We haven't decided that yet, but our focus will definitely be on helping projects that wish to create official localized builds, and promoting these official builds.
Who will host start pages for official localized releases?
Most likely the Mozilla Foundation.
I'd like to do an Official Release but I want to make changes that are more extensive than the ones allowed under this policy. Now what?
Please contact the appropriate module owner, the application owner, the MLP project or, if all else fails, the licensing list and explain the change you'd like to make.
I'd like to do a Community Release but I want to make changes that are more extensive than the ones allowed under this policy. Does that mean that I can't use the name "Firefox" or "Thunderbird" at all to refer to the software I'm creating?
Not necessarily. Contact us and explain the change you'd like to make. If your change makes sense to us, we may well allow you to still use our trademarks.

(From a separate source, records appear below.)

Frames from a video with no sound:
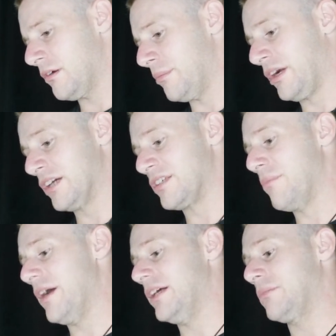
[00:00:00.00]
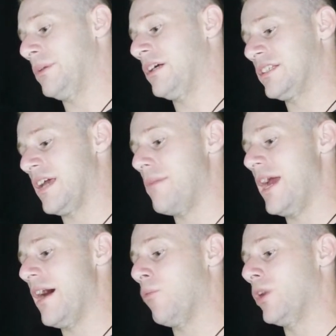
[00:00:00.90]
Because they may
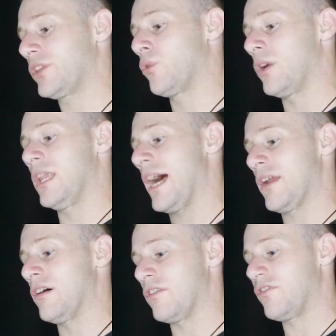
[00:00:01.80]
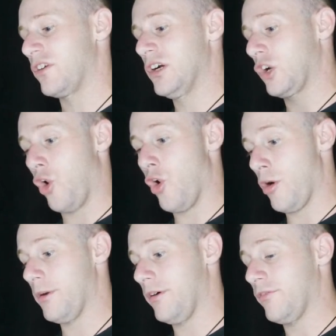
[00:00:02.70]
have went through a lot of
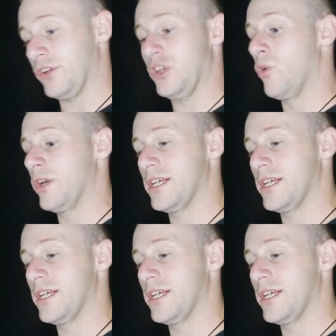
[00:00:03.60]
karma for doing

But you need our prior, explicit OK. Expect some delays in reviewing your request though.
I still have questions. What about spellchecker dictionaries? What about localized search engines? What about e.g. a modified default theme to fit for an RTL language? For Community Releases, which preferences may be modified?
OK, together we'll find an answer to these and other open questions. Hopefully this policy provides a good framework for that.
Why are there so many open issues still?
This is a complex issue. We've already spent a lot of time trying to come up with a policy that will meet most people's needs. We recognize that people in the L10n projects are eager to have more clarity, and so we've decided to move as quickly as possible and work with the L10n community to resolve the open issues in the near future.